- What this task involves -
What lines of the material below hold the string "Video"? Copy them out.

── Given records ──

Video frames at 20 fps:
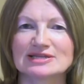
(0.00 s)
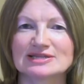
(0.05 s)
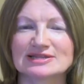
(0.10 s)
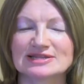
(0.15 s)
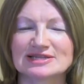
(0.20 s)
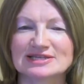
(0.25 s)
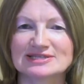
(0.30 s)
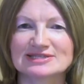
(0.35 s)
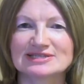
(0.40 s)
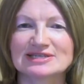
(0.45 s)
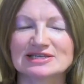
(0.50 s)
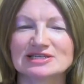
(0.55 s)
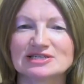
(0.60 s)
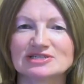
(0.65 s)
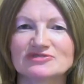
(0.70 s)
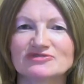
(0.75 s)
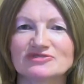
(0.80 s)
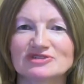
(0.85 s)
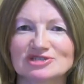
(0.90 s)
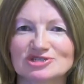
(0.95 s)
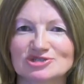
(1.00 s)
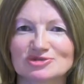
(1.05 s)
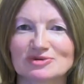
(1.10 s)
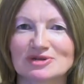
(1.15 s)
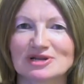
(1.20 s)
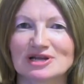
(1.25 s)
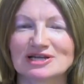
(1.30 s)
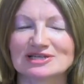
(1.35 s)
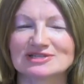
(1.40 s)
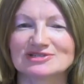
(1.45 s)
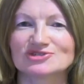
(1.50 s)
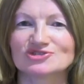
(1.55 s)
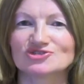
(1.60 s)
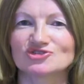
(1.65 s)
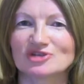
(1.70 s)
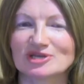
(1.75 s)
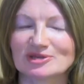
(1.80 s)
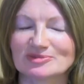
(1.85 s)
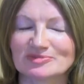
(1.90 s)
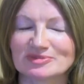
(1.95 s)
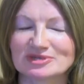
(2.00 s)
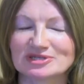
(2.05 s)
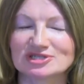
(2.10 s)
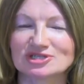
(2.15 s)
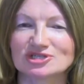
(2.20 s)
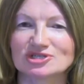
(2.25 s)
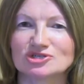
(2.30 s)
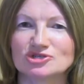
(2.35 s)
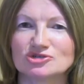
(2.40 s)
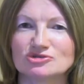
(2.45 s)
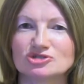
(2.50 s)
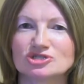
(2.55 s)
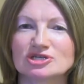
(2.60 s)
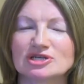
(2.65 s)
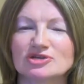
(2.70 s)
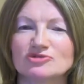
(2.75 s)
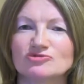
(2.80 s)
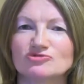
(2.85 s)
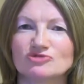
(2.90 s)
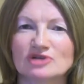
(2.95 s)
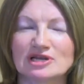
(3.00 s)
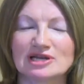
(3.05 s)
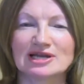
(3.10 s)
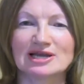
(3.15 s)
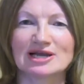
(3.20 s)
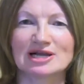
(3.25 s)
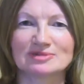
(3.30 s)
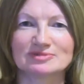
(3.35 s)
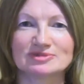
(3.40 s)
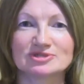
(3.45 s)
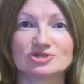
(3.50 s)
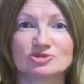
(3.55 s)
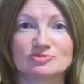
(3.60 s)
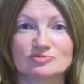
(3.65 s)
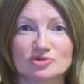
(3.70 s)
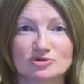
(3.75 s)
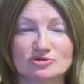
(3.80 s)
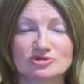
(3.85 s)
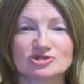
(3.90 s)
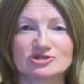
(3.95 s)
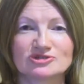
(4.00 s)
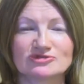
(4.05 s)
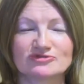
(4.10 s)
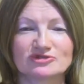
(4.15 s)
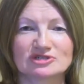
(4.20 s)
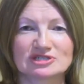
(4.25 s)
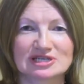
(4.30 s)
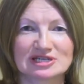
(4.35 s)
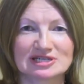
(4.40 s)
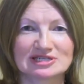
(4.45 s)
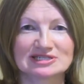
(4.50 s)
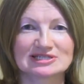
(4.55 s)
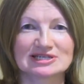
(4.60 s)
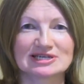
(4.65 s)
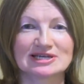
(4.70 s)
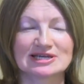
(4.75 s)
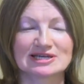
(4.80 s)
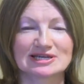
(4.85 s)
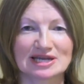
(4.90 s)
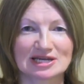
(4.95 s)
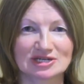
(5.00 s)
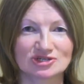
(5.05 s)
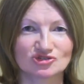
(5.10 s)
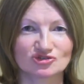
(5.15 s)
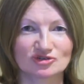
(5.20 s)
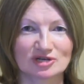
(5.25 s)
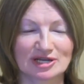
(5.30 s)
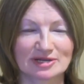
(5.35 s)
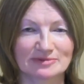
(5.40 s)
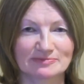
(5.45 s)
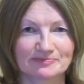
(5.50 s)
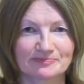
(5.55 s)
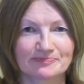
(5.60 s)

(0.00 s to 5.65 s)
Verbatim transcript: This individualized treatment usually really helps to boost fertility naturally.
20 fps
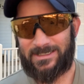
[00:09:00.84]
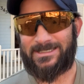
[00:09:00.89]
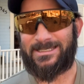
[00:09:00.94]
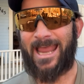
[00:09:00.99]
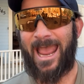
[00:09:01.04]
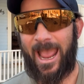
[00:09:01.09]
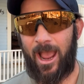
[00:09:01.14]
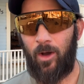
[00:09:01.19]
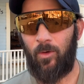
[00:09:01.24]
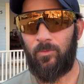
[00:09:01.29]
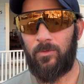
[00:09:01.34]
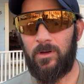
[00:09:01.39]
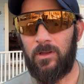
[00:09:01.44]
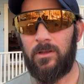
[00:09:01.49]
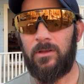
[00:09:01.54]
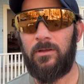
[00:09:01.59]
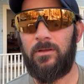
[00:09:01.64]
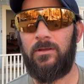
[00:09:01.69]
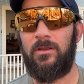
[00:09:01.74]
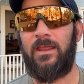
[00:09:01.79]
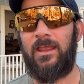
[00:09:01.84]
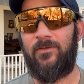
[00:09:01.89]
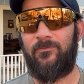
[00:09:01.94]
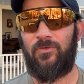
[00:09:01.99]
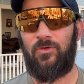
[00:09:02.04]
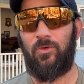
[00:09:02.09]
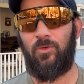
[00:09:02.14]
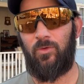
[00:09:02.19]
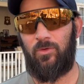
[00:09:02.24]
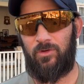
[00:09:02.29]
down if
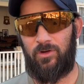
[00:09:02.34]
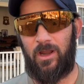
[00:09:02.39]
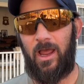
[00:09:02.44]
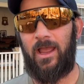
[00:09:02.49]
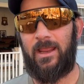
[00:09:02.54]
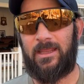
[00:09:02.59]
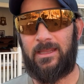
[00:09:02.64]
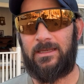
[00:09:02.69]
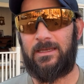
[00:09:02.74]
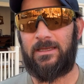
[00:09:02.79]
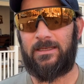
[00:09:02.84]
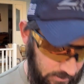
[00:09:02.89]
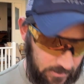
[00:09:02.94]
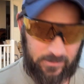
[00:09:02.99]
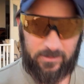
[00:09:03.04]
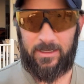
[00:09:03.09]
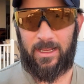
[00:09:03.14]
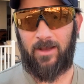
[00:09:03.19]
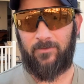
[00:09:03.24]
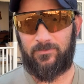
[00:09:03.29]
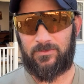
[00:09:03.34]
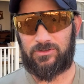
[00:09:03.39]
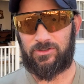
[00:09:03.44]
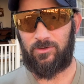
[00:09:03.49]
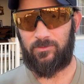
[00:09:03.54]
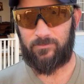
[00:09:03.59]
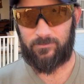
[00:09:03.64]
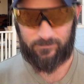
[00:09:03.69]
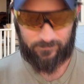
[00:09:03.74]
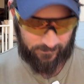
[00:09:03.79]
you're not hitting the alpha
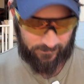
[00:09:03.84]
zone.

───
── Given records ──

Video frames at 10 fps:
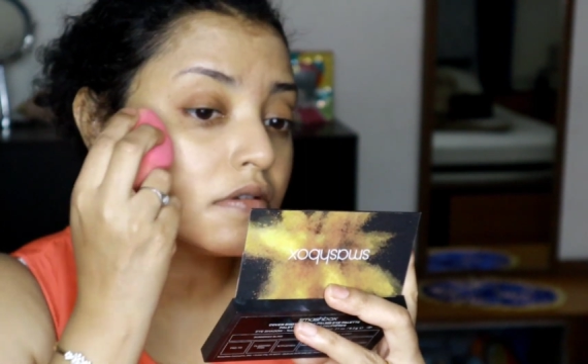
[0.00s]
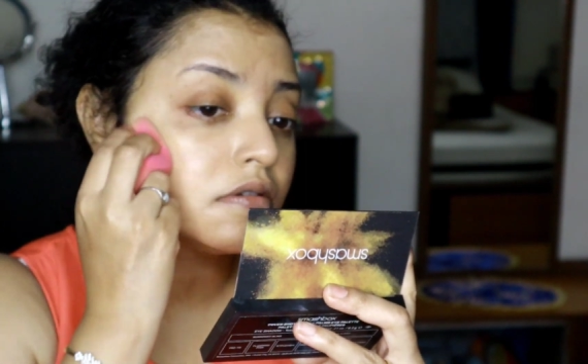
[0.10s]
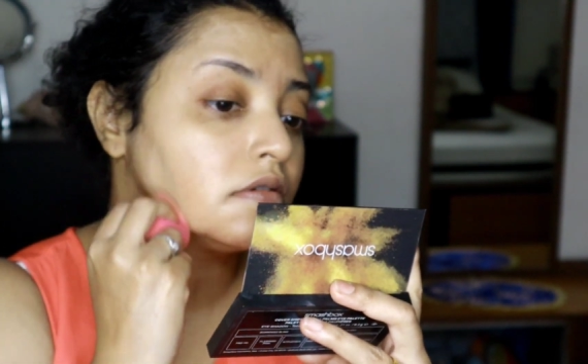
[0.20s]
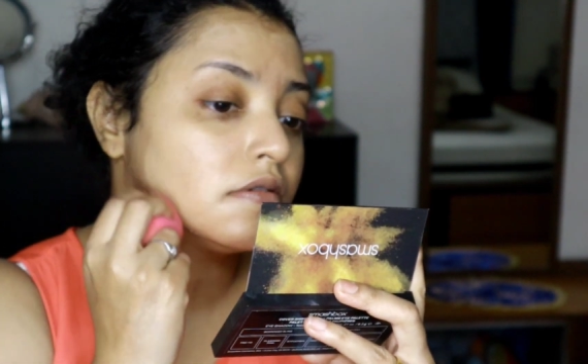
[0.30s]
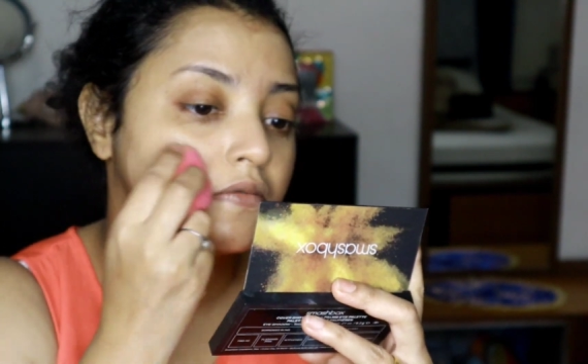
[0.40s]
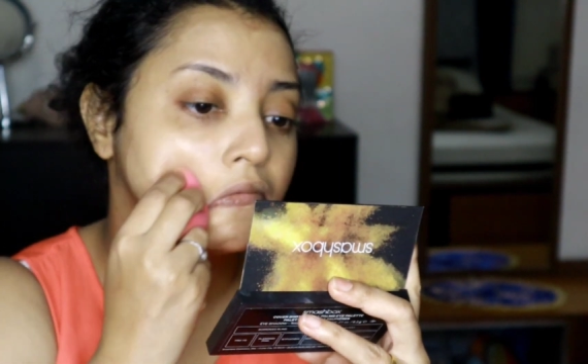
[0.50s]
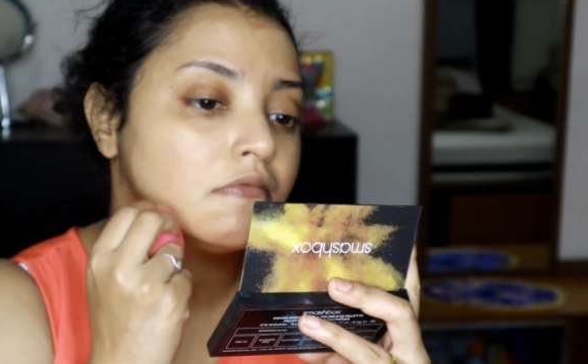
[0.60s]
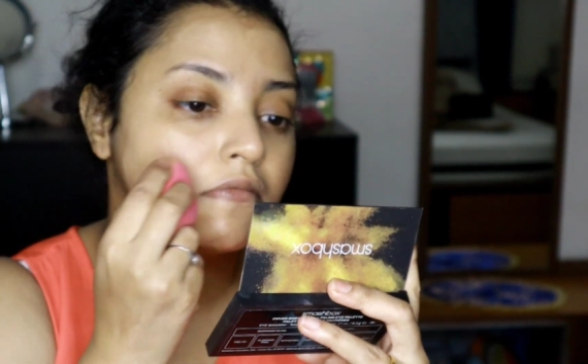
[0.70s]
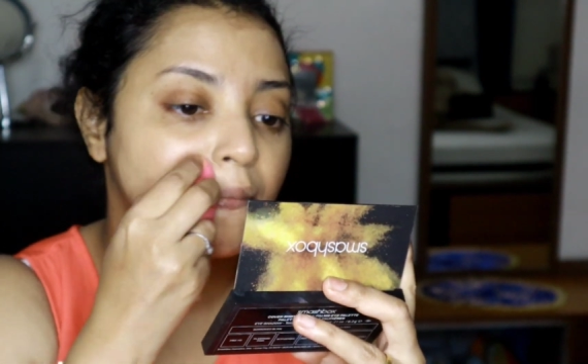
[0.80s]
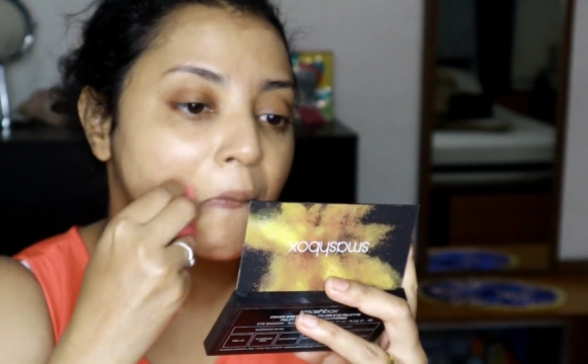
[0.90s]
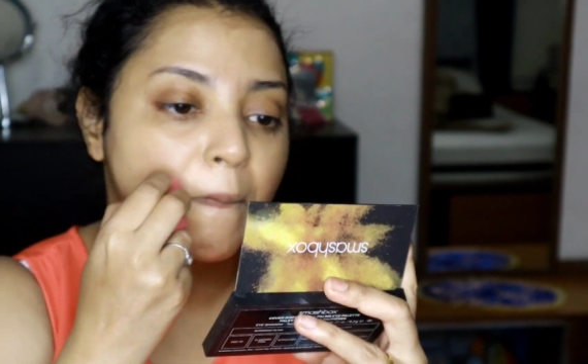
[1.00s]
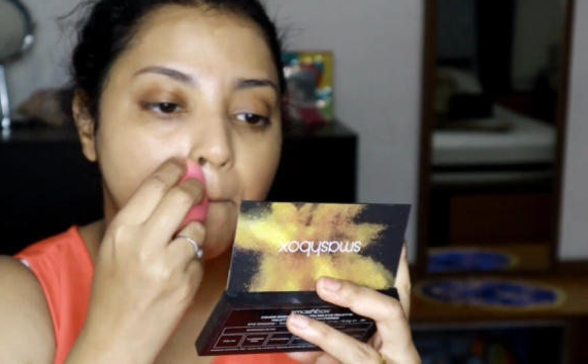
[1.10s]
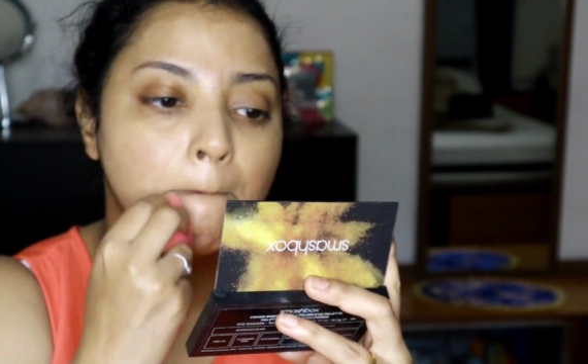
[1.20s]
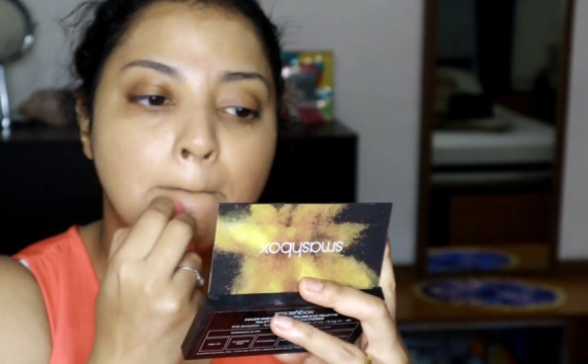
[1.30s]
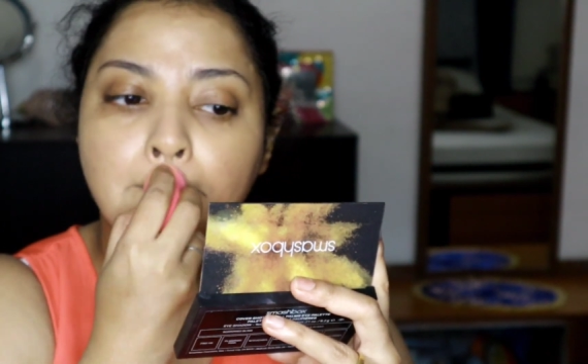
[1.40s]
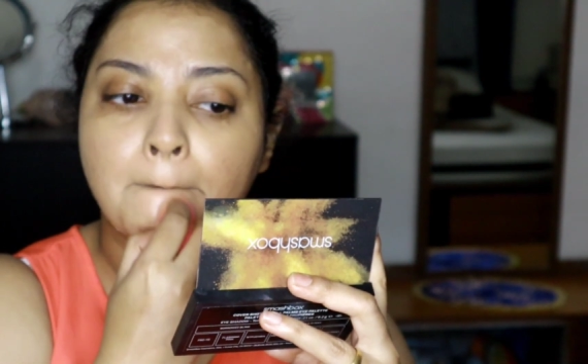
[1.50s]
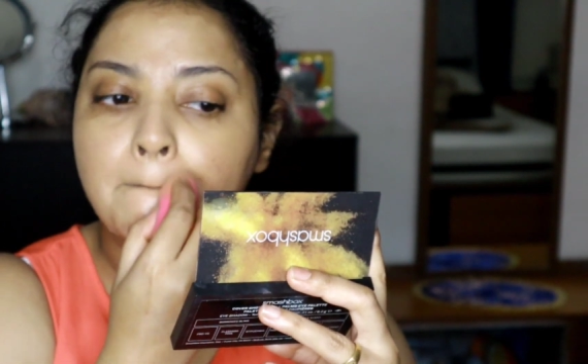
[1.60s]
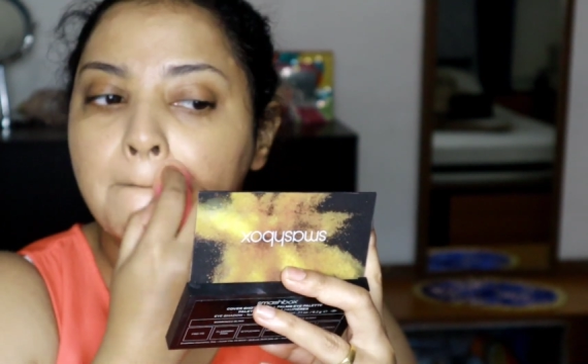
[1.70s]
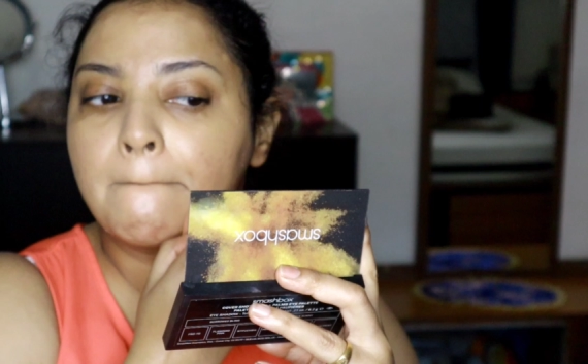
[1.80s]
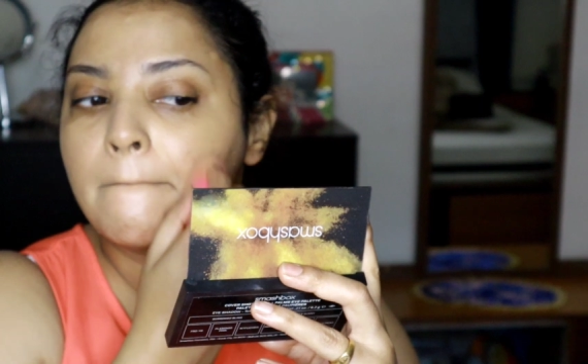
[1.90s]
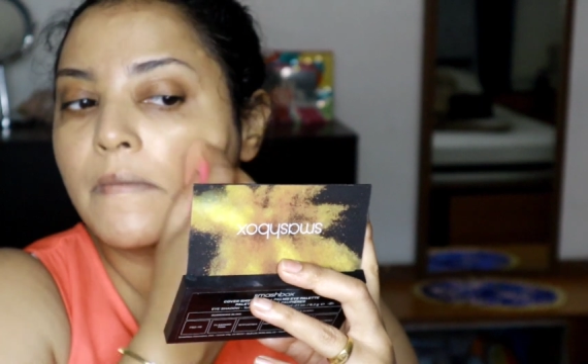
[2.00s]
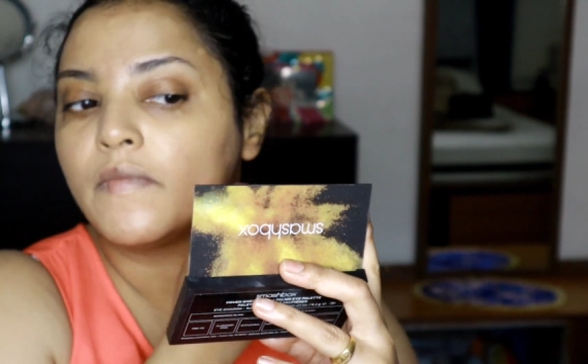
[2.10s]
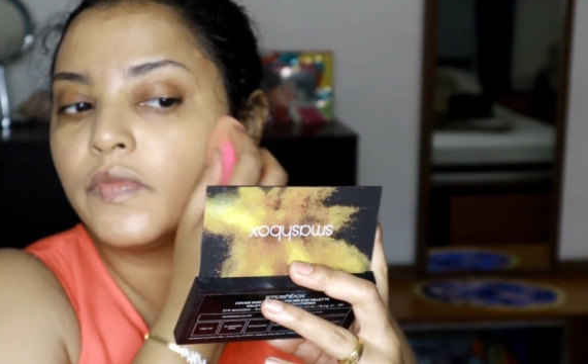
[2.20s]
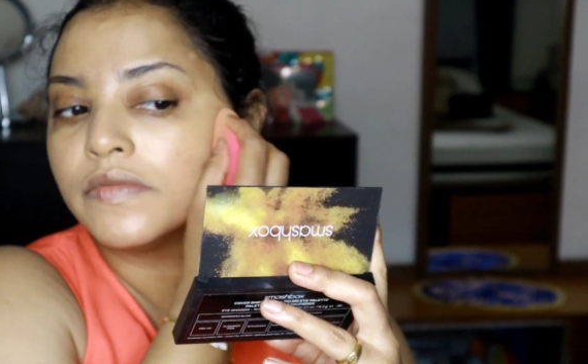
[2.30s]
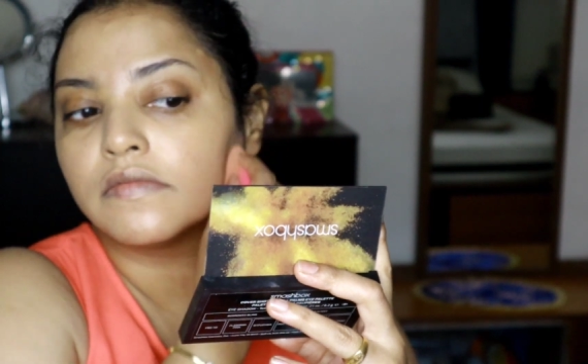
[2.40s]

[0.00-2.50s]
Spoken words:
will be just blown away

───

- Answer section -
Video frames at 20 fps:
Video frames at 10 fps:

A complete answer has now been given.